ELIXIR Federated Human Data (2019-21)

Over the last forty years, we have seen the emergence of large cohorts of human samples from research and national healthcare initiatives. Many countries in Europe now have nascent personalised medicine programmes meaning that human genomics is undergoing a step change from being a predominantly research-driven activity to one funded through healthcare. This is evidenced by the recent Declaration of 19 European countries to sequence and share transnationally at least 1M human genomes by 2022. This initiative will catalyse the transition of genomics from the bench to bedside in Europe.

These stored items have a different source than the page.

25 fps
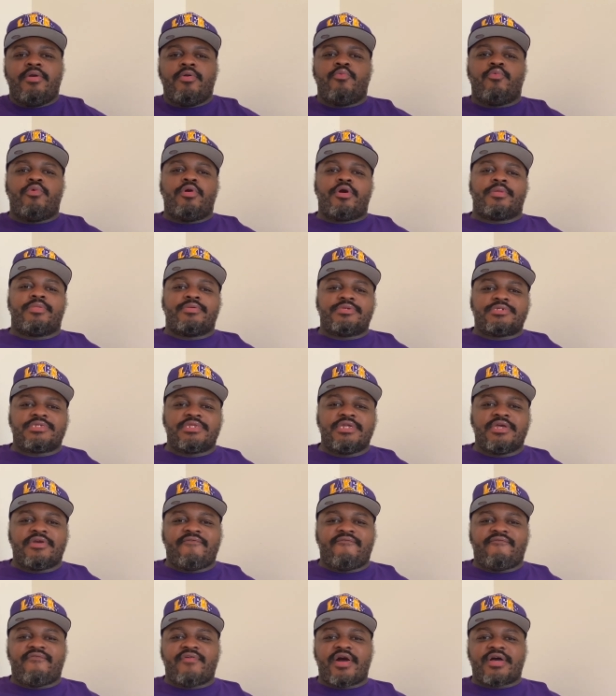Welcome to Sneaker
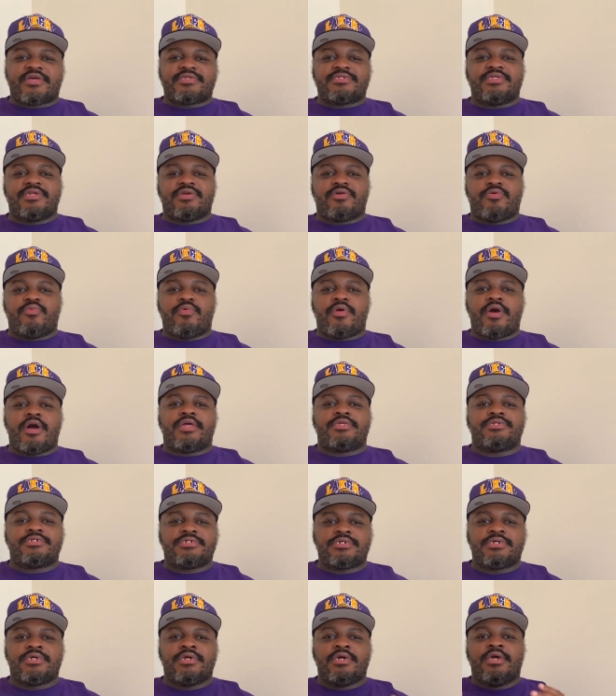Fox, Sneaker
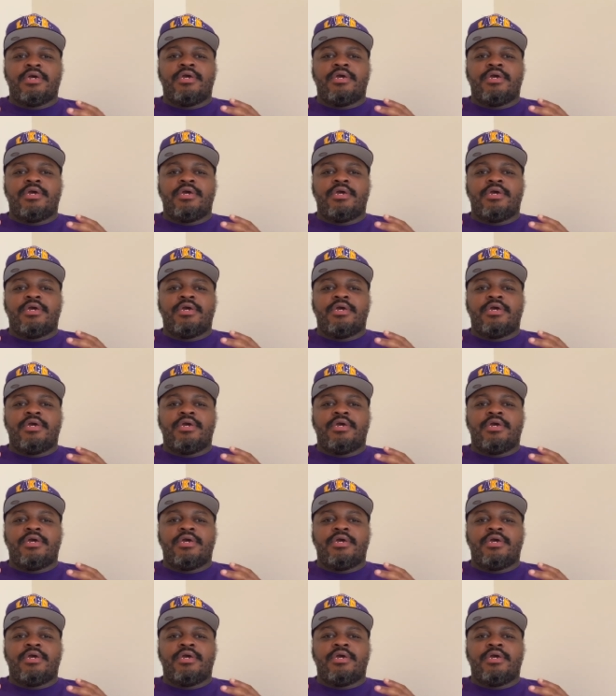Watch.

We envisage that a significant subset of these data will be made available for secondary research. However genetic data generated through healthcare is not likely to be shared as widely as research data. Healthcare is subject to national laws, and it is often unacceptable for health data from one country to be exported outside regional or national jurisdictions. Our vision for the ELIXIR Federated Human Data Community is to create a federated ecosystem of interoperable services that enables population scale genomic and biomolecular data to be accessible across international borders accelerating research and improving the health of individuals resident across Europe.

This project will coordinate the delivery of FAIR compliant metadata standards, interfaces, and reference implementation to support the federated ELIXIR network of human data resources. The overall goal is to provide secure, standardized, documented and interoperable services under the framework of the European Genome-phenome Archive (EGA). This three year plan includes a structured roadmap for ELIXIR Nodes to join the EGA federated network by providing the necessary technical, logistical, and training coordination across the network.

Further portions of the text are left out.